Hollande also handed over the export drive to Defense Minister Jean-Yves Le Drian, rather than have a “war room” at the Elysées presidential office set up by his predecessor, Nicolas Sarkozy.
Le Drian said there would “soon be results” for the sale of the Rafale to India and in “the [Arabian] Gulf,” business daily Les Echos reported Dec. 19, after BAE pulled out of the UAE competition. Le Drian is seen by the French press as having rebuilt bilateral ties between Paris and Abu Dhabi after a couple of years of chilled relations.
Dassault Executive Chairman Eric Trappier told Les Echos at the IDEX arms trade show in Abu Dhabi in February there was a “road map,” indicating the French fighter was back in the race, the paper reported.

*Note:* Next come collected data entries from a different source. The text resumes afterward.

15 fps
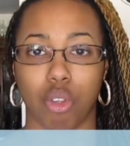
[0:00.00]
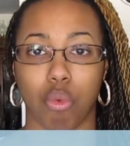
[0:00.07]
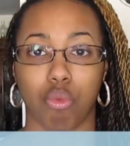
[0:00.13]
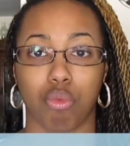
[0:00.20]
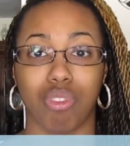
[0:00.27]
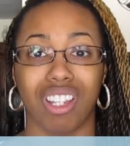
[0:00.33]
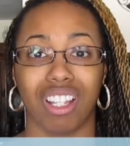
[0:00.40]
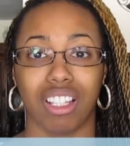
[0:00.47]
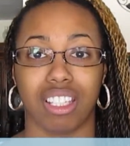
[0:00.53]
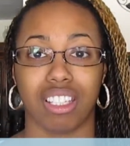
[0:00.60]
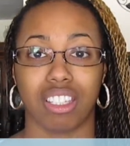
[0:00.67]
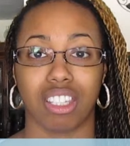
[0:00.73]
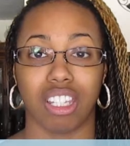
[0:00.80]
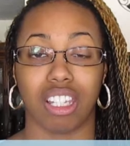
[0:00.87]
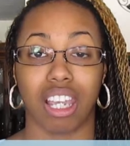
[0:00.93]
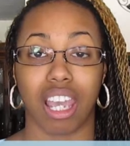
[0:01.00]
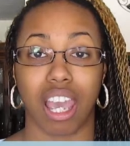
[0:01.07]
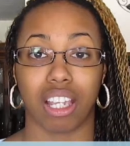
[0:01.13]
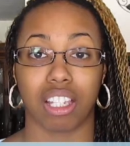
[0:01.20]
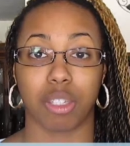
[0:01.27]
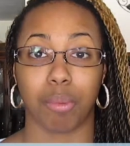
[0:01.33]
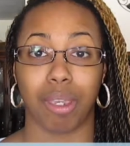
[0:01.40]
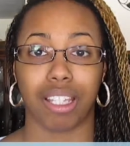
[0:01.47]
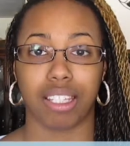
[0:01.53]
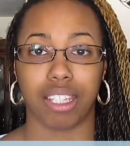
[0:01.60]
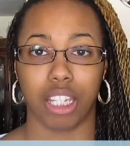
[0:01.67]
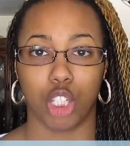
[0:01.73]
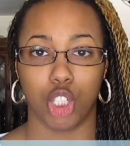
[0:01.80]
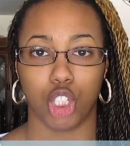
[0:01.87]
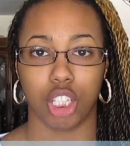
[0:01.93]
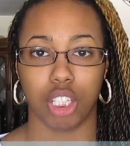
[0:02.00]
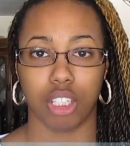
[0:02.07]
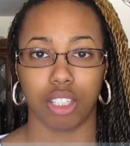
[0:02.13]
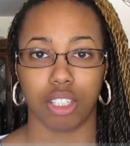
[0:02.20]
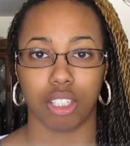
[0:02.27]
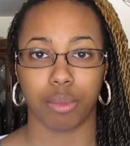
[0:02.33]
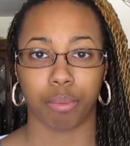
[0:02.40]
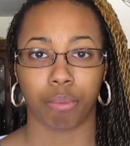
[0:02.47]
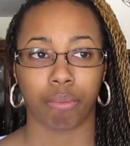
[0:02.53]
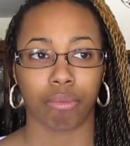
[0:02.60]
realistic expectations.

Qatar offers a good chance for signing up for the Rafale, again helped by Le Drian’s hard work, La Tribune reported. “The minister received positive messages,” the website reported when Le Drian visited Qatar on Nov. 17 after the Dubai Airshow.
Delays in Asia
Outside of the gulf region, Boeing, Dassault and Eurofighter are targeting Malaysia as the main prize in what is a rapidly shrinking list of priority markets. Saab is also competing in the market.
But the fighter program for the Southeast Asian nation is pretty much on ice for the next couple of years due mainly to economic and political factors.
National elections held in May returned Najib Razak as prime minister. What that means for French hopes to sell the Rafale to the Asian nation is unclear, as Najib was the defense minister who approved an order for four Franco-Spanish Scorpene attack submarines. That deal drew corruption allegations during the election campaign, so it remains to be seen if the Najib government will opt for the French fighter, the Paris-based specialist said.
The likely delay is giving the contenders breathing space to look at a range of purchasing options for the customer, including possibly leasing fighters.
Last year, Saab announced it had put forward leasing proposals with the Gripen, and Boeing has a 10-year deal on the table, according to industry sources who asked not to be named.
West of Malaysia lies Dassault’s major trump card. In early 2012, India selected the Rafale for its Medium, Multi-Role Combat Aircraft competition, under which the growing South Asian power plans to purchase 126 fighters.
Dassault received preferred bidder status over Eurofighter on cost grounds. But despite the selection, the two sides have been trying to nail down an elusive final agreement for much of the past two years.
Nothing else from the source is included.